There is less than a half inch of taper, so under significant cutting forces, a gap at the rear of the chuck would cause tension/compression forces be transferred into the cam pins. The amount of deflection would be inconsistent, with 3 spots 120° apart per revolution having more deflection (the gap between the pins. The pins are (3, on a d1-4) 120° apart. This would likely contribute to surface finish issues and possibly chatter.
The typical procedure for fitting a chuck that doesn't fully seat against the spindle face, is to mount up a good chuck/collet, then mount a bar into the properly seated collet/chuck. Then flip the offending chuck backwards, tightened onto the bar, and polish the inside of the female taper with emery cloth untill it seats with contact on both the taper and face. A little dyechem helps. It also helps to remove the camlock pins from the chuck, for safety.

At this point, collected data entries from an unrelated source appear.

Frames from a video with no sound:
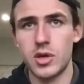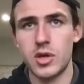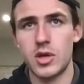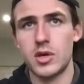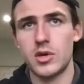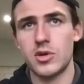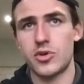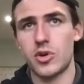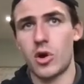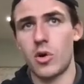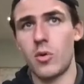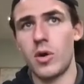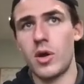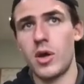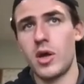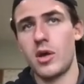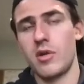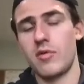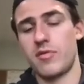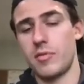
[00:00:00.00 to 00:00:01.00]
So
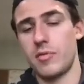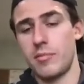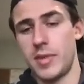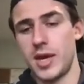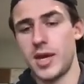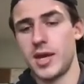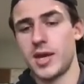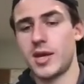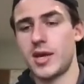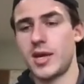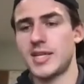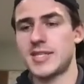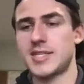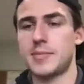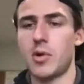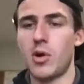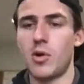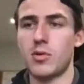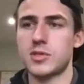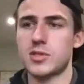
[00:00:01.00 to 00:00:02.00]
for me, it's
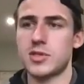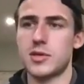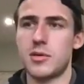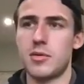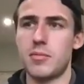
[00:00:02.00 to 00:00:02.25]
about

Most of the backplates I've purchased for custom fixtures have needed this done. Some more than others. It usually takes be about 20 minutes to get a new d1-4 backplate properly fitted to my spindle.

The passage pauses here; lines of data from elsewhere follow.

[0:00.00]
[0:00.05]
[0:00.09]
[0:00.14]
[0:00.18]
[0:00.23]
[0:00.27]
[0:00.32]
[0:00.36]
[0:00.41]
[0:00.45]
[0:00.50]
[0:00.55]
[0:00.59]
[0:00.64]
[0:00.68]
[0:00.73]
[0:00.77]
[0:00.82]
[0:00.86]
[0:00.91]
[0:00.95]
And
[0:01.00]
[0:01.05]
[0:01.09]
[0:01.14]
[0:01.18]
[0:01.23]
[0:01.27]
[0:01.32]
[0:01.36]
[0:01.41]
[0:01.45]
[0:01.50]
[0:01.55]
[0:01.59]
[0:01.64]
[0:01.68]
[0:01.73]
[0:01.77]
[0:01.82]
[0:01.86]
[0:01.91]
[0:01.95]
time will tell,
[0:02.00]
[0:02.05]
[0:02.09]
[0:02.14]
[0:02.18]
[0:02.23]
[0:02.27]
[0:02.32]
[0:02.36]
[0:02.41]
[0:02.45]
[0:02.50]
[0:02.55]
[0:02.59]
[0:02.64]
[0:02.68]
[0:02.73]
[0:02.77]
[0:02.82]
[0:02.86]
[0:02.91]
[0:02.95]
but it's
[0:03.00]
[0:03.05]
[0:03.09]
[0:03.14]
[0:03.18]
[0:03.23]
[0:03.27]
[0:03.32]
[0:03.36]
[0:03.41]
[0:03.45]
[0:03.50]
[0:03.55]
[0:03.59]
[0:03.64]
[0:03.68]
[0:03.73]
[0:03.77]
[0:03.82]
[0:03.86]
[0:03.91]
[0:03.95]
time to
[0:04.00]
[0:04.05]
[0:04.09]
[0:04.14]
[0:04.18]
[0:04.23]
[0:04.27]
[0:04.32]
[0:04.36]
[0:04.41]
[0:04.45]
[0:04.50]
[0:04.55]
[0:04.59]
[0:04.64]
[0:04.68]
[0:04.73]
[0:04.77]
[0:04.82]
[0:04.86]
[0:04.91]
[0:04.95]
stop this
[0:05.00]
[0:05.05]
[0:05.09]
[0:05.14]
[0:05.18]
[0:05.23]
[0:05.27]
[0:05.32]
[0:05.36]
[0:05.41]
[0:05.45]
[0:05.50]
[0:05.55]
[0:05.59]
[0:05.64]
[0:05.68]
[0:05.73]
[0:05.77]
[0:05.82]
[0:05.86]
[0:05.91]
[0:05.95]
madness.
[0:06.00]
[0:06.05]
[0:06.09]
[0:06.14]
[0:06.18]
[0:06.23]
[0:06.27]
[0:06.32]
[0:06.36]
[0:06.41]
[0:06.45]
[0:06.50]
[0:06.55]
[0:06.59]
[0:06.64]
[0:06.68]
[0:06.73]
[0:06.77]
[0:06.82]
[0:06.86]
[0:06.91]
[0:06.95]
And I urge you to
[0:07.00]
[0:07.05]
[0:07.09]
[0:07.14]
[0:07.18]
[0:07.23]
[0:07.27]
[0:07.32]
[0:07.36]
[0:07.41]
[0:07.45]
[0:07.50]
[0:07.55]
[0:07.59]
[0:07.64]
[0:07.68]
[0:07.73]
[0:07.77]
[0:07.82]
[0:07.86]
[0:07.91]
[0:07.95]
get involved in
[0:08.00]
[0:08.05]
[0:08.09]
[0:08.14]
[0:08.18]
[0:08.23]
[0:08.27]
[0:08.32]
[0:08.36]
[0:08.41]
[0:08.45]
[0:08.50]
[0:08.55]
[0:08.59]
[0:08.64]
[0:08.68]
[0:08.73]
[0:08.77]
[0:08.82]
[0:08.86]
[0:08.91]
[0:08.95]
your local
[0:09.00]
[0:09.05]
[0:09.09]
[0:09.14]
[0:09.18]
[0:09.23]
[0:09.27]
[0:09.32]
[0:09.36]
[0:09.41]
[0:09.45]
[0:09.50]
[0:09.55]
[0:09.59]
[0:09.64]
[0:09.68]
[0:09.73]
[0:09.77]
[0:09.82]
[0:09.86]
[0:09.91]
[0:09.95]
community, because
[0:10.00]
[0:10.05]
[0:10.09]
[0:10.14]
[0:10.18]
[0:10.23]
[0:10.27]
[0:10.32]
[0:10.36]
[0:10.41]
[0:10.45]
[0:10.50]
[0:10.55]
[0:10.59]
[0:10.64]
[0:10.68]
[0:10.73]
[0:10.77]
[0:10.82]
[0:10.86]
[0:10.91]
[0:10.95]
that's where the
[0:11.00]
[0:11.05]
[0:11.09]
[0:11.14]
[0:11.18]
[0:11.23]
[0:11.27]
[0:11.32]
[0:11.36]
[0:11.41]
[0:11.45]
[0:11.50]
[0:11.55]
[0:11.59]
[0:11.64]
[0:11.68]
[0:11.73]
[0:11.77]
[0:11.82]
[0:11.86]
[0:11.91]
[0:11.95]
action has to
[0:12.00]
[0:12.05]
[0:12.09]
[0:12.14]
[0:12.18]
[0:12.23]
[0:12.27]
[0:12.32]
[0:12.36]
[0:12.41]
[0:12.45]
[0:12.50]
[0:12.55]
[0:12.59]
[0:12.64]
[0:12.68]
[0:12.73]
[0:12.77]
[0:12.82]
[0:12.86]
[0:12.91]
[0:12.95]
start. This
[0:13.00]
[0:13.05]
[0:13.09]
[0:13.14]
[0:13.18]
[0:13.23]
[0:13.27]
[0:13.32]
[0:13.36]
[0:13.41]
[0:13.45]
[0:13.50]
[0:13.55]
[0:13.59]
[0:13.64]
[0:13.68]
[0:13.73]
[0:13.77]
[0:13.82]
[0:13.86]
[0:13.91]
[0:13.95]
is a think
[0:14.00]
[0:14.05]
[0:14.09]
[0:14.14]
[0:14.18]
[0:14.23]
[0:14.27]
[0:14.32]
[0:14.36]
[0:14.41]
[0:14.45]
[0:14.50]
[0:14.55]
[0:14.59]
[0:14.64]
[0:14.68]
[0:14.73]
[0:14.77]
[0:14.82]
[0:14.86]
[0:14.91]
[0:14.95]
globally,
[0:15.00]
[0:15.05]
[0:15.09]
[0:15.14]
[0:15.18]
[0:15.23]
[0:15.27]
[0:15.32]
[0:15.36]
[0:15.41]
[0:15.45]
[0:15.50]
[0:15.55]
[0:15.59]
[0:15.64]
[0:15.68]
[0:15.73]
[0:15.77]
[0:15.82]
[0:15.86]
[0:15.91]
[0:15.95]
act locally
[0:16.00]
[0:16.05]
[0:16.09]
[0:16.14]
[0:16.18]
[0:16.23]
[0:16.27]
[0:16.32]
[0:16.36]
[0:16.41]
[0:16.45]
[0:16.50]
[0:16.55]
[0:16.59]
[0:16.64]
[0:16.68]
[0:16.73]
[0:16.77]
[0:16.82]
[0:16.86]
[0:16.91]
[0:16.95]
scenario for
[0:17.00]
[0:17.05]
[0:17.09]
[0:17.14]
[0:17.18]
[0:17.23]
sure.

I used a Shars backplate for the receiver truing chuck I recently made. It had a couple thousandths gap when new. A few minutes with some 220 grit sandpaper got it sorted out.
This spider chuck used a chinese backplate as well. It had a gap, and took about a half hour to get properly fitted.
It would seem that most of the new backplates have the taper made a little undersized, to allow for final fitting.
Several of my chucks were fitted to other camlock lathe's I've owned in the past, and still fit my current lathe quite well with no additional fitting required. That implies that the spindles were all the same, and the backplates tapers were undersized. I've never found a new backplate with an oversized taper. Always undersized.
Only 2 chucks I've purchased ever fit perfectly out of the box. One was a Kalamazoo 3 jaw, the other was a Chinese 6 jaw.
From Rohm's instruction manual:
Mount the chuck and without tightening the cams there should be a gap of .0008 - .002 inch. The manual states to evenly tighten the cams. The manual then states "Both the short taper and the face of the chuck must be in full contact with the spindle nose after mounting
So, with the chuck in place on the spindle taper, a gap of up to .002" should allow the cam pins to pull the chuck onto the taper, sufficiently to close the gap and bring the chuck and spindle faces in contact, providing a firm axial register.